As I said before in this blog, I have an optimized version of a program to solve a programming challenge

To recap, the challenge was to enumerate the possible phrases that can be obtained from a phone number, like 625-329-4741 is MakeAWish1

I understood the original challenge to be to solve the problem, without regard to efficiency. So, in a couple hours, I came up with a solution that wasn’t very efficient that I posted last week. Subsequently, I polished the optimized version below.

You can try this algorithm out by visiting this site and entering any phone number or string of letters. (Sorry, this site is internal to Microsoft only: I don’t want to bog down my tired old server, described in this blog)

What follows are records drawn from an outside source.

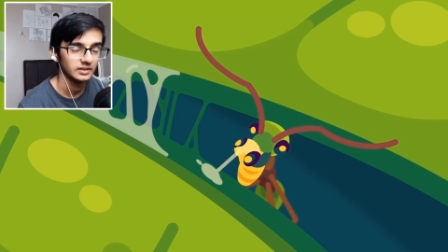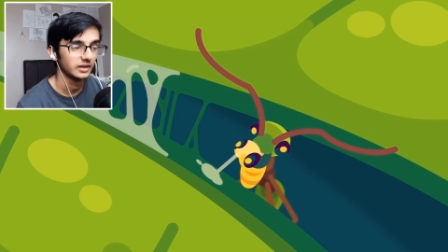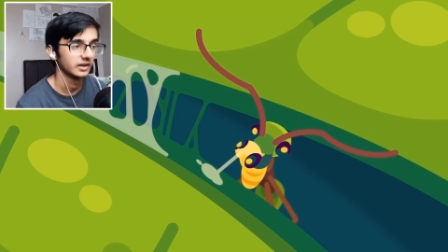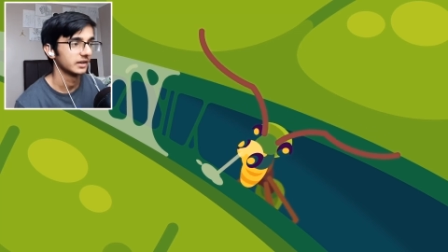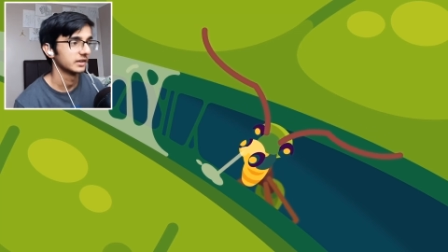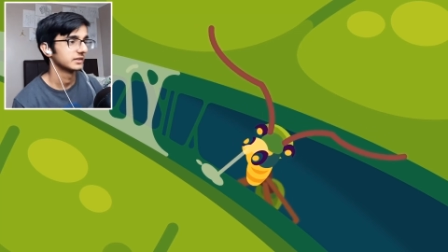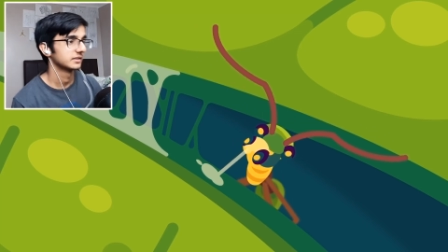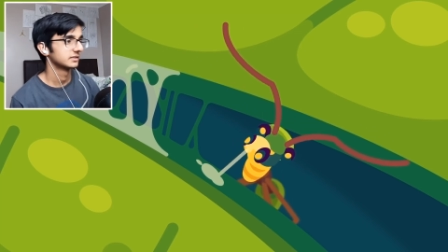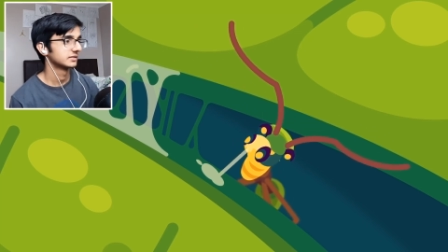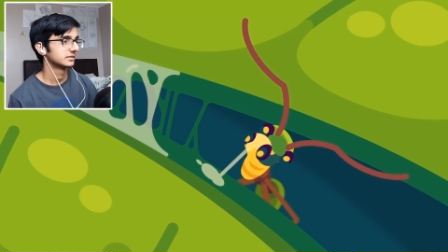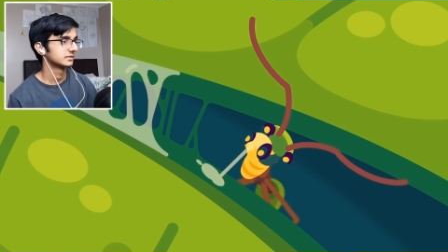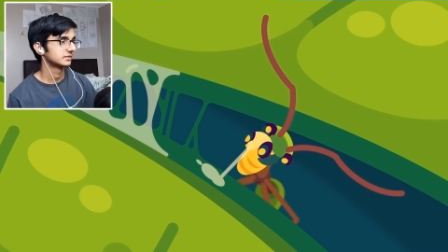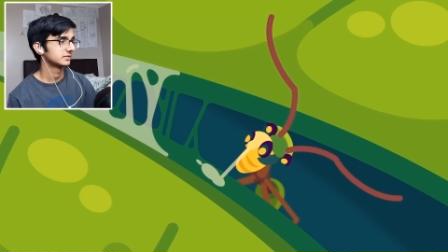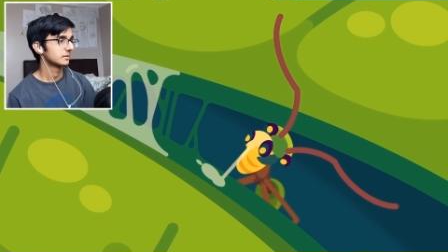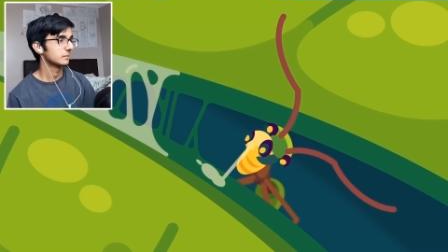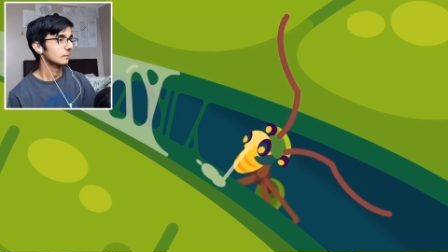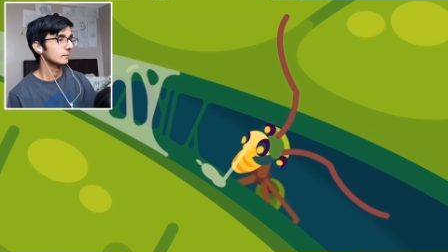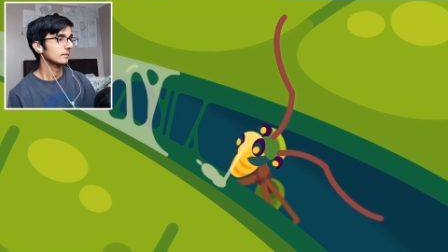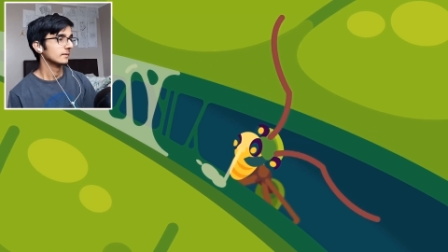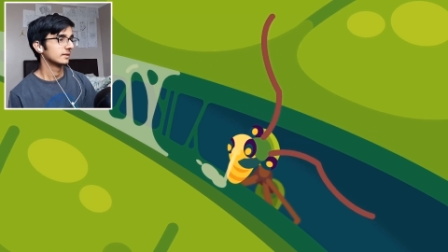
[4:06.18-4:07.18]
itself
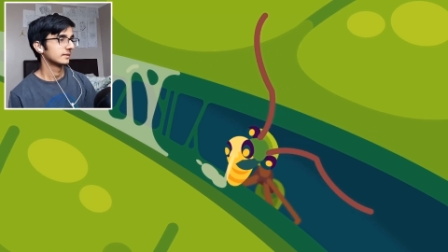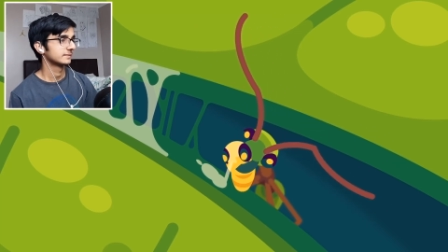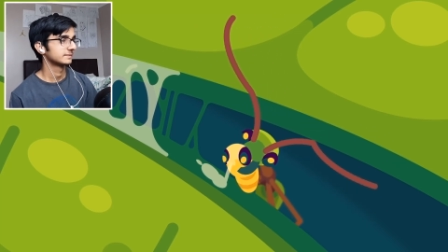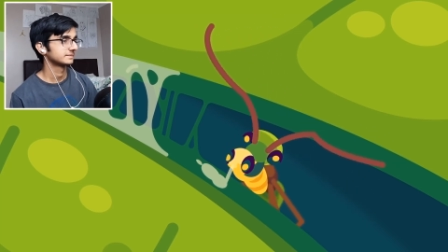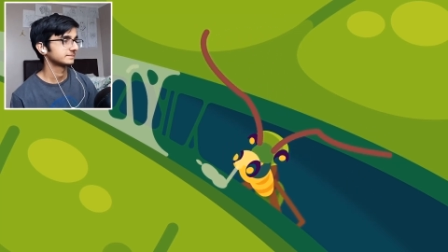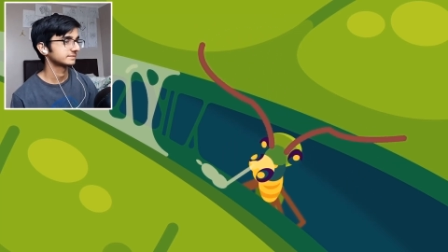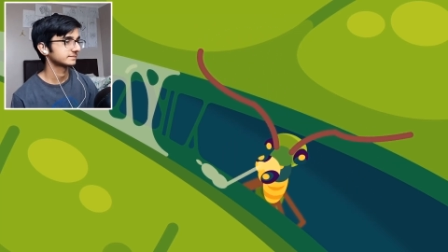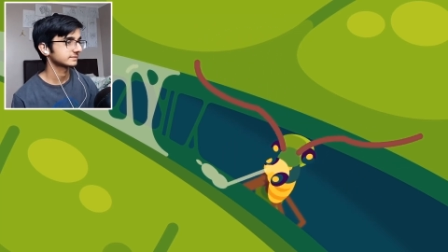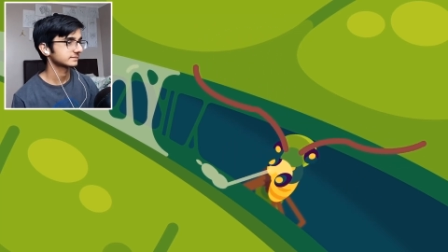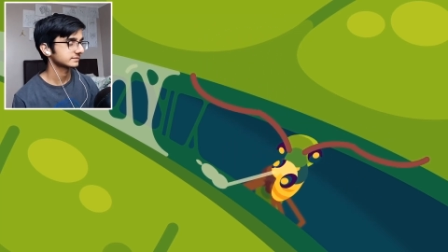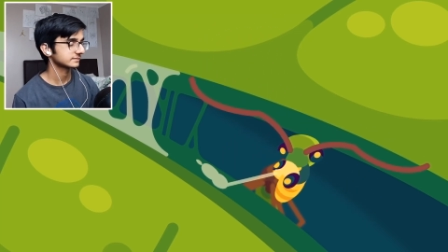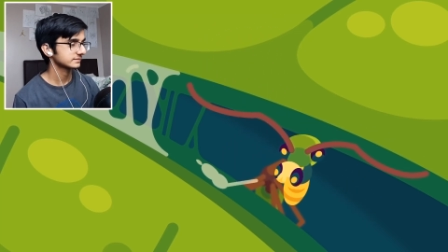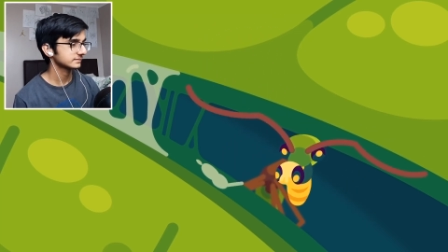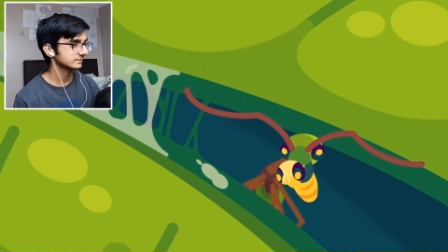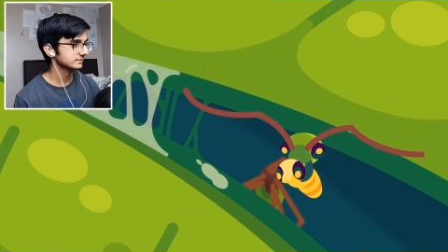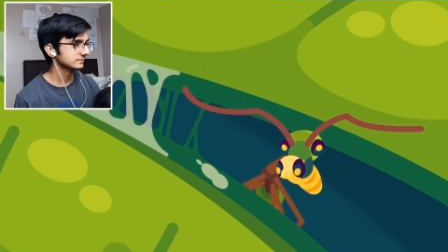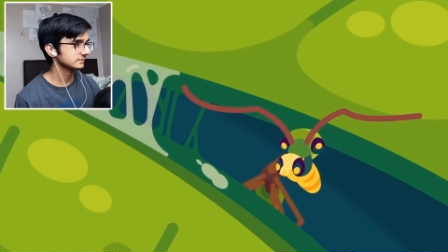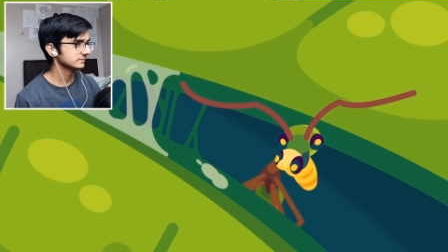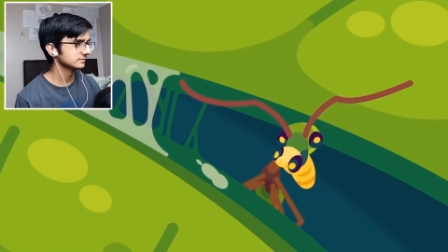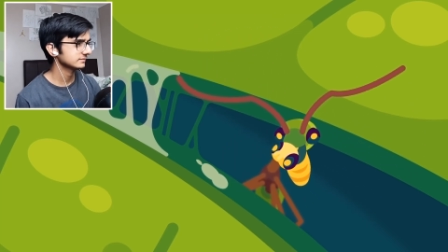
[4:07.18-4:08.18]
so it won't
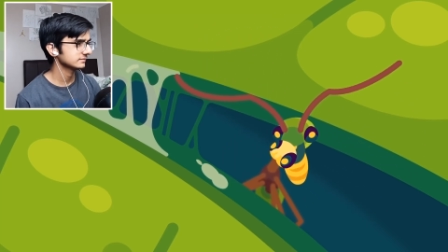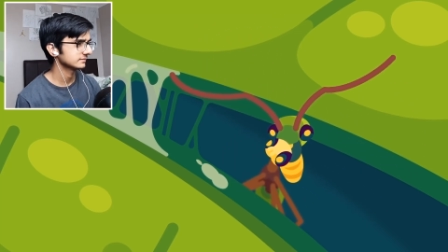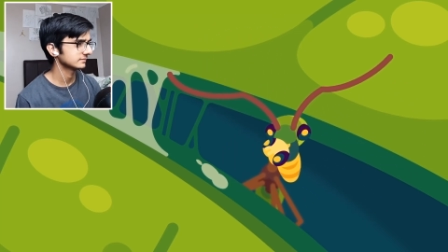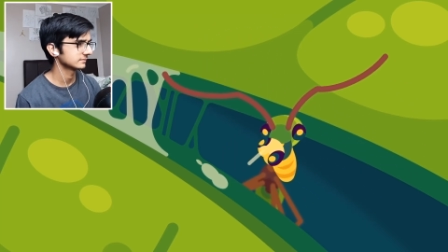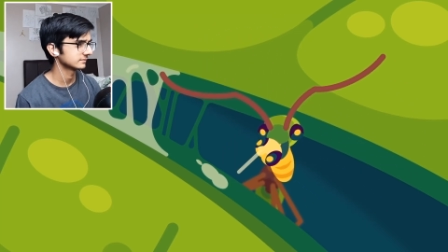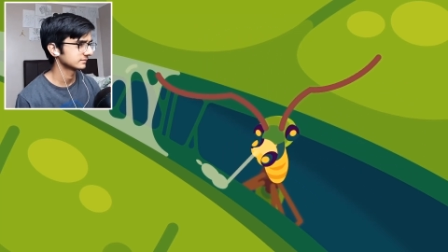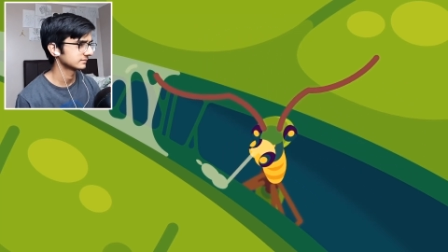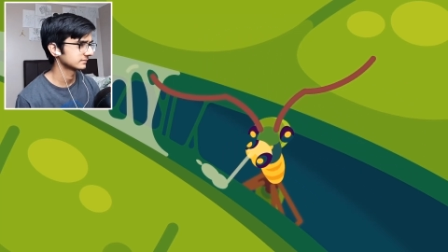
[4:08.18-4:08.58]
unfold anymore.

It takes up to 15 seconds to calculate phrases based on a phone keypad  and look them up in a 50,000 word dictionary.

For the original phone number of “642-394-6369” there were 20101 results calculated in about 10 seconds.

&& There are 3 parts to this algorithm.

&& First (GetDigSeqs) all the possible unique digit subsequences are enumerated into DigSeq.

&& For 123, this would be (123), (23), (3). For N digits, it would be maximum N sequences.

&& Part 2: (EnumNum) for each DigSeq, enumerate all possible letter words of length from 1 to len(DigSeq),

&& look them up in the dictionary, and place unique ones in SubWords

&& Part 3: (FormPhrase) For each digseq and, subword, assemble an N length phrase

&& EnumNum This part uses 2 parallel strings: the number to permute and a pattern

&& cPattern governs the pattern of letters to use for each digit's place

&& a "0" for each digits place to indicate which letter of the digit it is (0,1,2,3). 0 indicates use the raw digit

&& At the end, it'll be "1" (for 0,1), "3" (for 2,3,4,5,6,8), or "4" for "7,9", like "3334433143"

CLEAR

cNumber=INPUTBOX("Phone #?","Phone #","642-394-6369")          && number of patterns is 4^8*5^2 = 1638400

dtStart=SECONDS()

GetPhrases(STRTRAN(cNumber,"-",""))          && remove dashes

dtEnd=SECONDS()

?"#secs= ",dtEnd-dtStart,"num=",RECCOUNT("phrases")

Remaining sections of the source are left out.